EU-landen akkoord over digitale euro

De EU-landen hebben vandaag een akkoord bereikt over een digitale euro. De digitale euro is een digitale vorm van contant geld, uitgegeven door de Europese Centrale Bank. Het is een extra manier om in de toekomst (anoniem) te kunnen betalen, naast geld op een bankrekening of contant geld. Het is dus niet verplicht.

De EU-landen zijn tot een akkoord gekomen nadat de Europese Commissie in juni 2023 een voorstel presenteerde voor de invoering van een digitale euro. Nederland heeft zich hard gemaakt voor strenge privacyvoorwaarden, niet-programmeerbaarheid en offline gebruik. Deze onderdelen zijn nu goed verankerd in de verordening. Ook heeft Nederland er op ingezet dat de kosten voor het gebruik van een digitale euro laag blijven voor winkeliers.

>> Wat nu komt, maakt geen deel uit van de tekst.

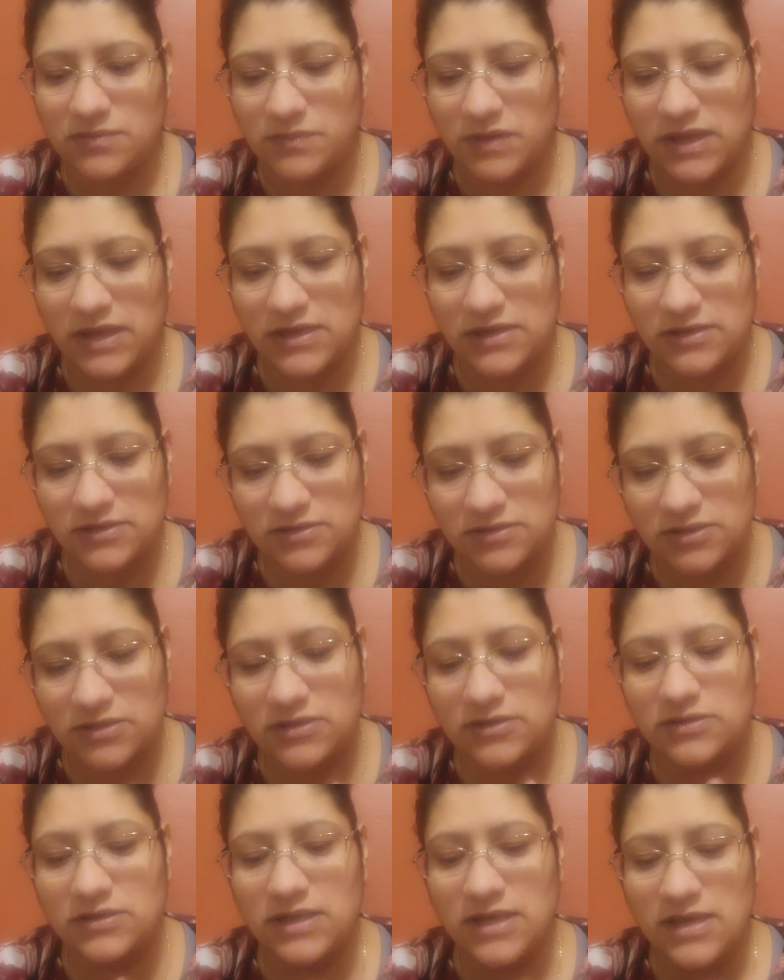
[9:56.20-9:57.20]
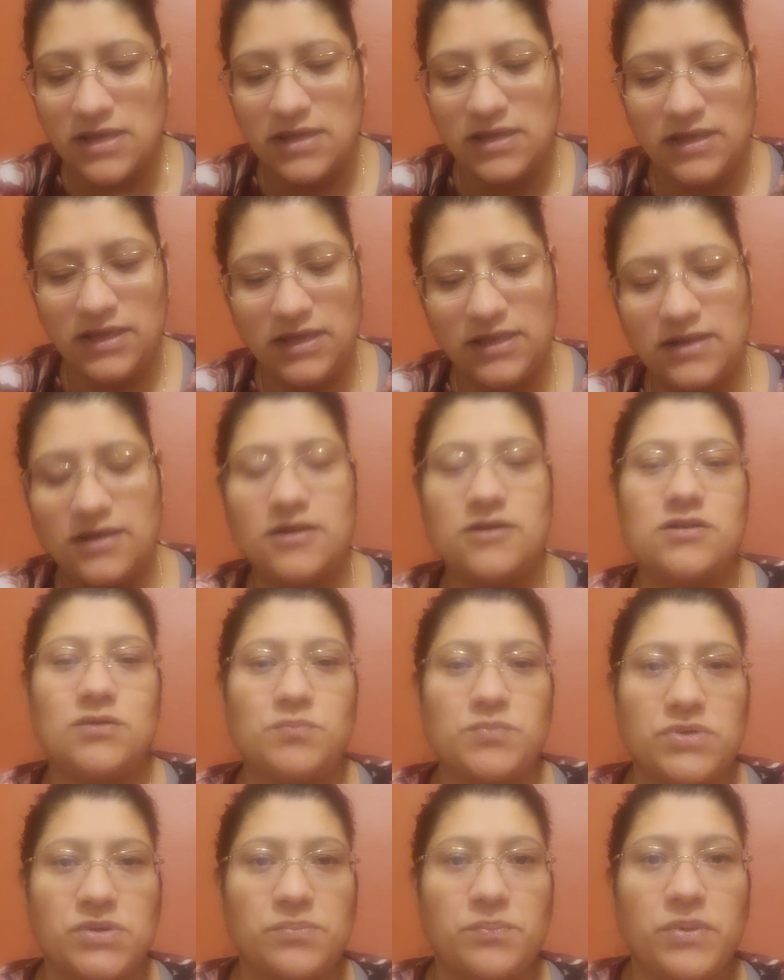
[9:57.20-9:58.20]
getting done, and how to
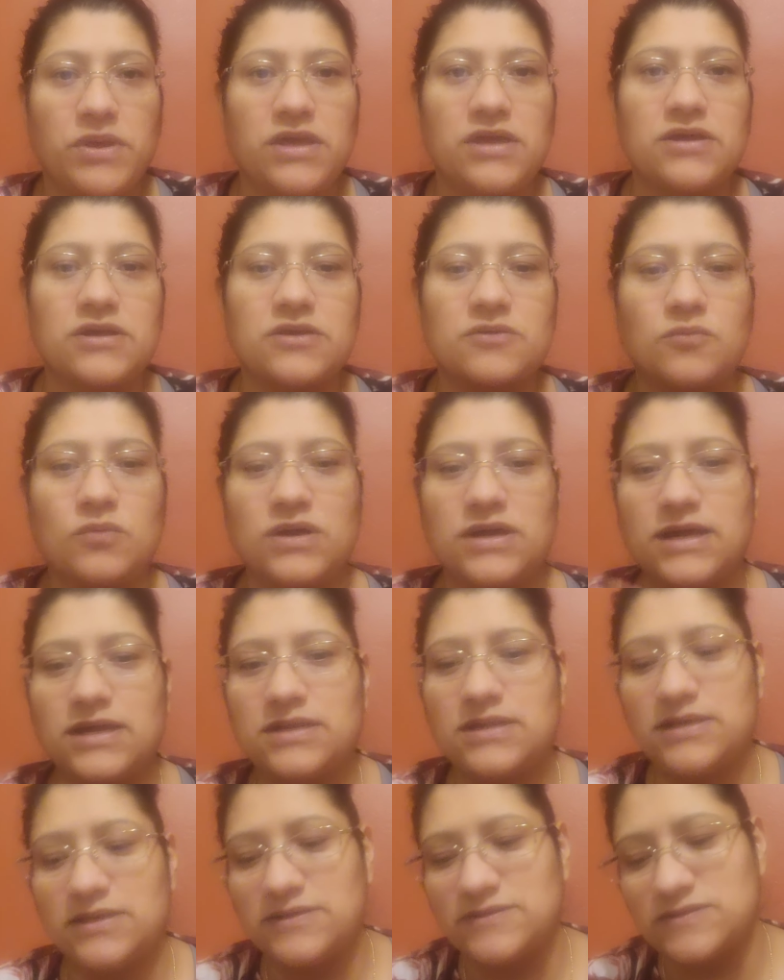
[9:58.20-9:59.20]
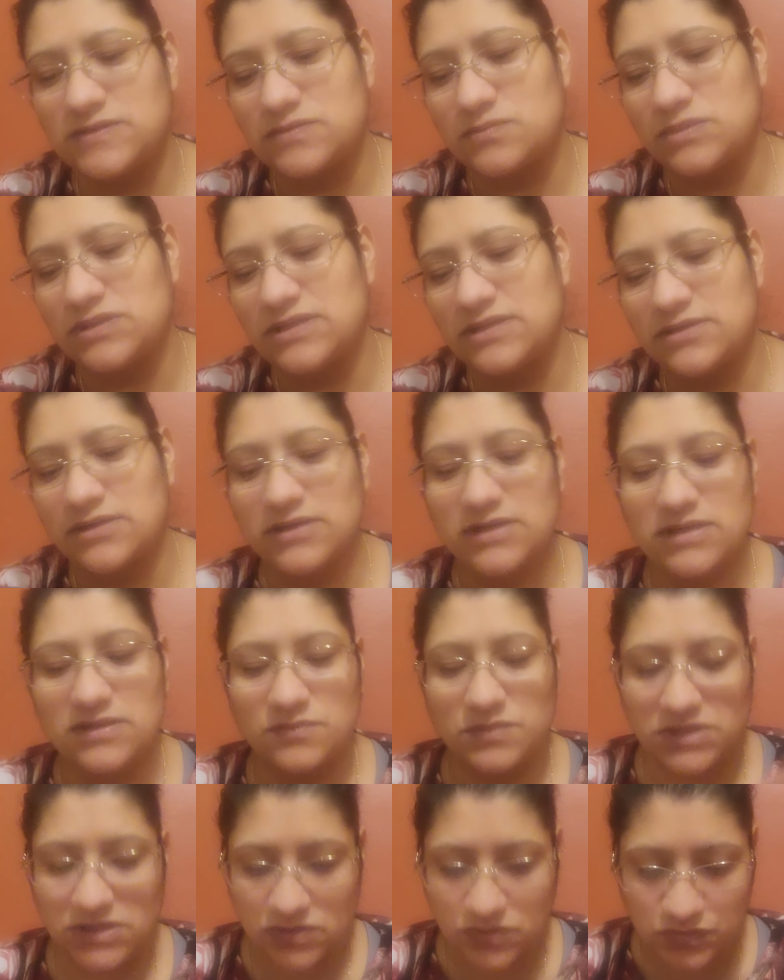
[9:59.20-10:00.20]
prepare, what kind of instrument they're gonna
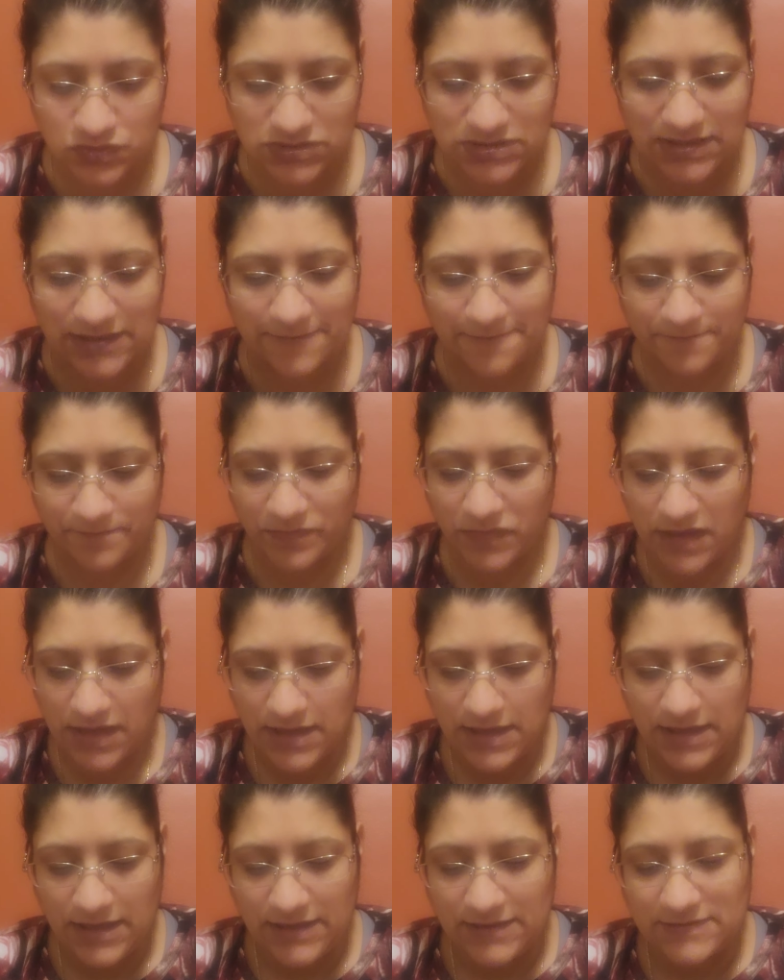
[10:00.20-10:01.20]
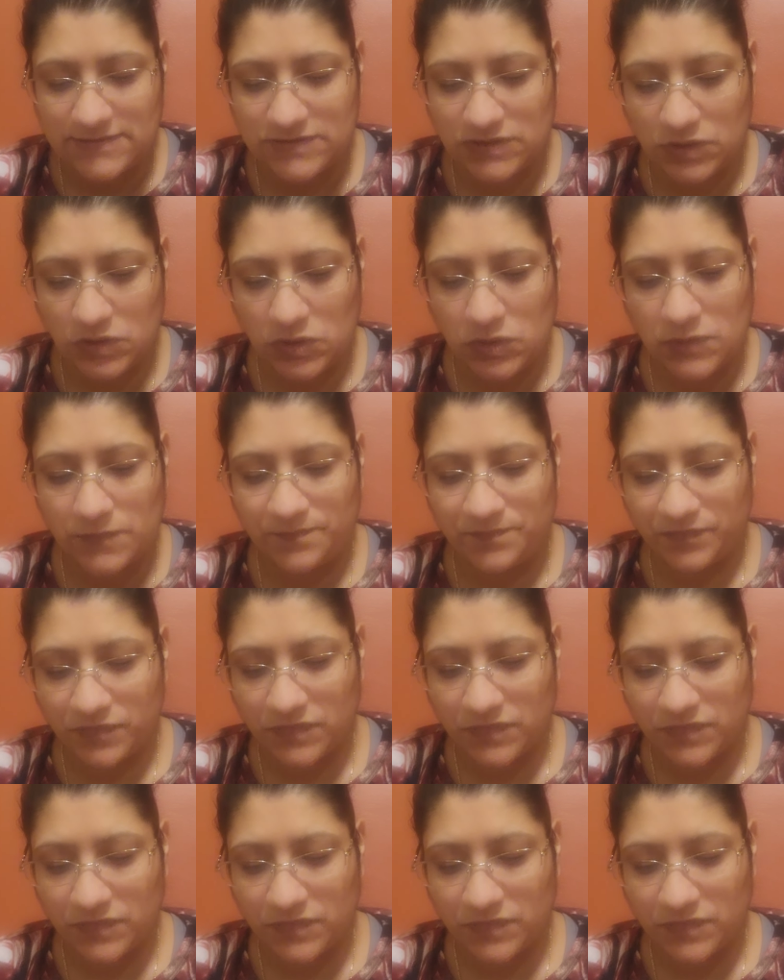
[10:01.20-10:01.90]
be using. So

Een digitale euro is er op zijn vroegst in 2029. Het Europees Parlement moet nog instemmen. Daarna moeten de EU-landen en het Europees Parlement samen tot overeenstemming zien te komen.

Betalen met de digitale euro: online én offline

Voor het gebruik van digitale euro’s kan straks iedereen bij een bank een aparte rekening openen. Betalen kan met behulp van de app van de bank, een ECB-app of een aparte betaalkaart. Er komt een online en een offline variant van de digitale euro. Bij de online variant is privacy vergelijkbaar met andere digitale betaalmethoden, zoals pinnen of betalen met je telefoon. De offline digitale euro biedt nog meer privacy en werkt bijvoorbeeld door telefoons dicht bij elkaar te houden. Dit laatste betekent dat betalingen ook mogelijk zijn in geval van een internet-, stroom- of bankstoring.

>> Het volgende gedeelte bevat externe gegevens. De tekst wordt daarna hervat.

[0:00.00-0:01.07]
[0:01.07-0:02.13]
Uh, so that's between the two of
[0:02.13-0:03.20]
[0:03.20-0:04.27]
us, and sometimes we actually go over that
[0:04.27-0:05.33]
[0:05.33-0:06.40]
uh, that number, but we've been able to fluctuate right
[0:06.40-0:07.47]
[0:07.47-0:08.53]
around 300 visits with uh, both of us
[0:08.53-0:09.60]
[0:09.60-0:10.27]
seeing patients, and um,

Voor de digitale euro zal een acceptatieplicht gelden voor winkeliers. Als winkeliers nu pinbetalingen accepteren, zullen ze op dezelfde manier digitale euro betalingen moeten accepteren. De eerste jaren zal dit voor Nederlandse winkeliers niet duurder zijn dan vergelijkbare bestaande betalingen. En ook op de lange termijn zijn er maatregelen om hoge kosten voor winkeliers te voorkomen.

De EU-landen zien de digitale euro als een extra betaalmiddel en is niet bedoeld om mee te sparen. Er zal daarom een aanhoudingslimiet gaan gelden, wat betekent dat er een maximum komt voor het aantal digitale euro’s dat je kunt aanhouden. Gebruikers ontvangen bovendien geen rente, net zoals dat dit bij contant geld niet het geval is.

Niet-programmeerbaarheid

De EU-landen zijn het er unaniem over eens dat de digitale euro, of de techniek daarachter, niet programmeerbaar mag zijn. Dat betekent dat het gebruik van de digitale euro niet kan worden gekoppeld aan een bepaald doel. De opname van dit verbod in de verordening zorgt voor een stevige verankering.

Kosten

Standaard diensten, zoals het openen of sluiten van een digitale euro rekening en betalen met de digitale euro, zullen voor de consument gratis zijn. Het opzetten en mogelijk maken van de digitale euro kost wel geld. De Europese Centrale Bank neemt een deel van de kosten van het betalingsverkeer op zich. Daarnaast leveren banken, betaaldienstverleners en winkeliers een bijdrage. In de eerste jaren worden winkeliers beschermd tegen hogere tarieven. Als na enkele jaren meer bekend is over de daadwerkelijke kosten voor banken en betaaldienstverleners, worden de tarieven hierop aangepast.